Essex Canada West

Defunct pre-Confederation electoral district
- Legislature: Legislative Assembly of the Province of Canada
- District created: 1841
- District abolished: 1867
- First contested: 1841
- Last contested: 1863

= Essex (Province of Canada electoral district) =

Province of Canada electoral district

Essex was an electoral district of the Legislative Assembly of the Parliament of the Province of Canada, in Canada West, at the south-western tip of the Ontario Peninsula. It was created in 1841, upon the establishment of the Province of Canada by the union of Upper Canada and Lower Canada. Essex was represented by one member in the Legislative Assembly. It was abolished in 1867, upon the creation of Canada and the province of Ontario.

== Boundaries ==

Essex electoral district was located at the southwestern tip of the Ontario Peninsula. It was based on the boundaries of Essex County, in Canada West (now the province of Ontario).
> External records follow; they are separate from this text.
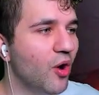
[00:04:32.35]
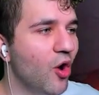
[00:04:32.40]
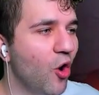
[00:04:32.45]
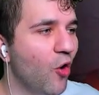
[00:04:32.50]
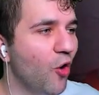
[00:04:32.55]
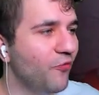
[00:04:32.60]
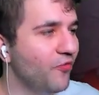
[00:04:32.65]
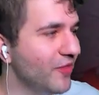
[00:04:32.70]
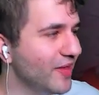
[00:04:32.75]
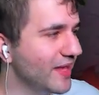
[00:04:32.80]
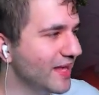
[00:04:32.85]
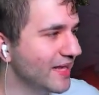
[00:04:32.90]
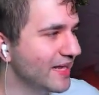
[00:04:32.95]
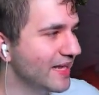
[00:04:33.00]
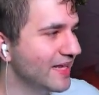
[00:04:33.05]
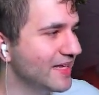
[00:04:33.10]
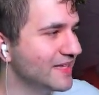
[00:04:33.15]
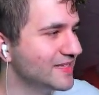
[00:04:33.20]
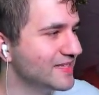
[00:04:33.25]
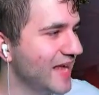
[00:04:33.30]
Hopefully it
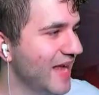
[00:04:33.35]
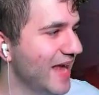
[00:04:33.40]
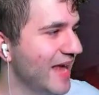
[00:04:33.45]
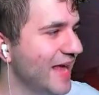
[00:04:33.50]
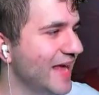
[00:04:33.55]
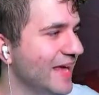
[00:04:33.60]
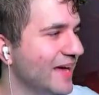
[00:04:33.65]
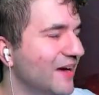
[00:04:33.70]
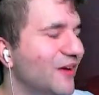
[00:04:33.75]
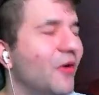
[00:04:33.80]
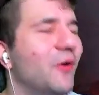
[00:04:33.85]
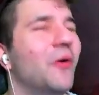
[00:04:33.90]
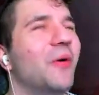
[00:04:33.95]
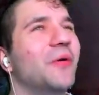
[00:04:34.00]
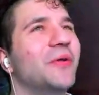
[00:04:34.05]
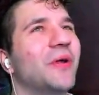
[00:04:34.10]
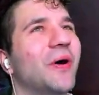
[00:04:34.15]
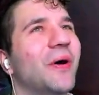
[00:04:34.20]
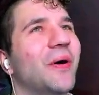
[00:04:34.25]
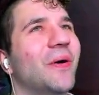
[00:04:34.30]
is a... Oh,
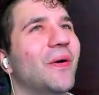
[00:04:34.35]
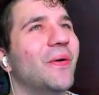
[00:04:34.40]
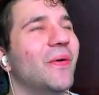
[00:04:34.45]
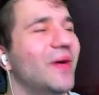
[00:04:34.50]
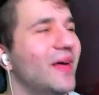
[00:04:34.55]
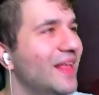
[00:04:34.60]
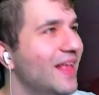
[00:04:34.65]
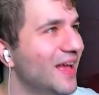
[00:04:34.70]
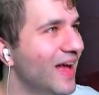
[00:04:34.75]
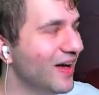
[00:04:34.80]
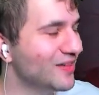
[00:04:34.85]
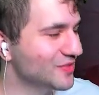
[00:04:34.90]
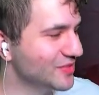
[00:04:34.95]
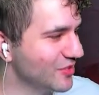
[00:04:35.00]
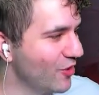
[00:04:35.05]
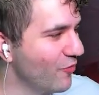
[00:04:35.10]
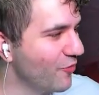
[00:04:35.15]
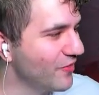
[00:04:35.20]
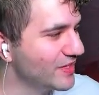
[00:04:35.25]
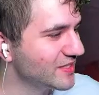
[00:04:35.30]
no. I was going to say,
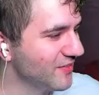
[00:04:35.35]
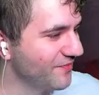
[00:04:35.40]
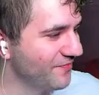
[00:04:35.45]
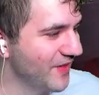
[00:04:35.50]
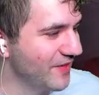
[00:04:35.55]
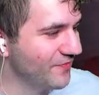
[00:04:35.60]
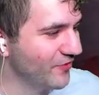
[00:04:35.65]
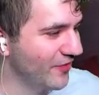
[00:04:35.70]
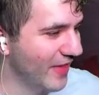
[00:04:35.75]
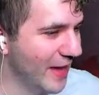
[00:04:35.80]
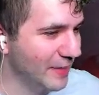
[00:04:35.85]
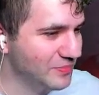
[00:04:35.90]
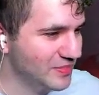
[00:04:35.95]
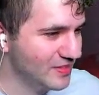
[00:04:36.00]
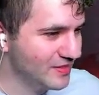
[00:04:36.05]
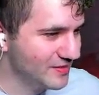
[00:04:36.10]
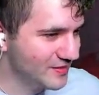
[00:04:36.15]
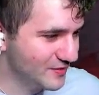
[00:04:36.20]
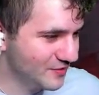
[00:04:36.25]
hopefully it's a Fateful Absence.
The Union Act, 1840 had merged the two provinces of Upper Canada and Lower Canada into the Province of Canada, with a single Parliament. The separate parliaments of Lower Canada and Upper Canada were abolished. The Union Act provided that the pre-existing electoral boundaries of Upper Canada would continue to be used in the new Parliament, unless altered by the Union Act itself.

Essex County had been an electoral district in the Legislative Assembly of Upper Canada, and its boundaries were not altered by the Act. Those boundaries had originally been set by a proclamation of the first Lieutenant Governor of Upper Canada, John Graves Simcoe, in 1792:

That the eighteenth of the said counties be hereafter called by the name of the county of Essex; which county is to be bounded on the east by the county of Suffolk, on the south by lake Erie, on the west by the river Detroit to Maisonville's mill, from thence by a line running parallel to the river Detroit and lake St. Clair, at the distance of four miles, until it meets the river La Tranche or Thames, thence up the said river to the northwest boundary of the county of Suffolk.
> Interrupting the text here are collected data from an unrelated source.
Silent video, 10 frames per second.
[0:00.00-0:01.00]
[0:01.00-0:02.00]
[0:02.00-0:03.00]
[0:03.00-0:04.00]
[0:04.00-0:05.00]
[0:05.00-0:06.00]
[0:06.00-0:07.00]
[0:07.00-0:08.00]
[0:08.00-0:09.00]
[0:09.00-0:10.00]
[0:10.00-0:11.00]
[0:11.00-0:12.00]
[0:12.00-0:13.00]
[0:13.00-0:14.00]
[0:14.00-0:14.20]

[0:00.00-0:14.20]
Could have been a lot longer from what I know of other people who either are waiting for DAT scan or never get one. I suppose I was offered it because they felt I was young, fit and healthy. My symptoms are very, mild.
The boundaries had been further defined by a statute of Upper Canada in 1798:

That the townships of Rochester, Mersea, Gosfield, Maidstone, Sandwich, Colchester, Malden, and the tracts of land occupied by the Huron and other Indians upon the Strait, together with such of the Islands as are in Lakes Erie, Sinclair or the Straits, do constitute and form the County of Essex.

Since Essex electoral district was not changed by the Union Act, those boundaries continued to be used for the new electoral district. Essex was represented by one member in the Legislative Assembly.

== Members of the Legislative Assembly ==

Essex was represented by one member in the Legislative Assembly. The following were the members for Essex:

| Parliament | Years | Member | Party |
| 1st Parliament | 1841–1844 | John Prince, QC | Unionist; Independent Reformer |
| 2nd Parliament | 1844–1847 |
| 3rd Parliament | 1848–1851 |
| 4th Parliament | 1851–1854 |
| 5th Parliament | 1854–1857 | Arthur Rankin | Conservative |
| 6th Parliament | 1858–1861 | John McLeod | Conservative |
| 7th Parliament | 1861–1863 | Arthur Rankin | Conservative |
| 8th Parliament | 1863–1867 |

== Abolition ==

The district was abolished on July 1, 1867, when the British North America Act, 1867 came into force, creating Canada and splitting the Province of Canada into Quebec and Ontario. It was succeeded by electoral districts of the same name in the House of Commons of Canada and the Legislative Assembly of Ontario.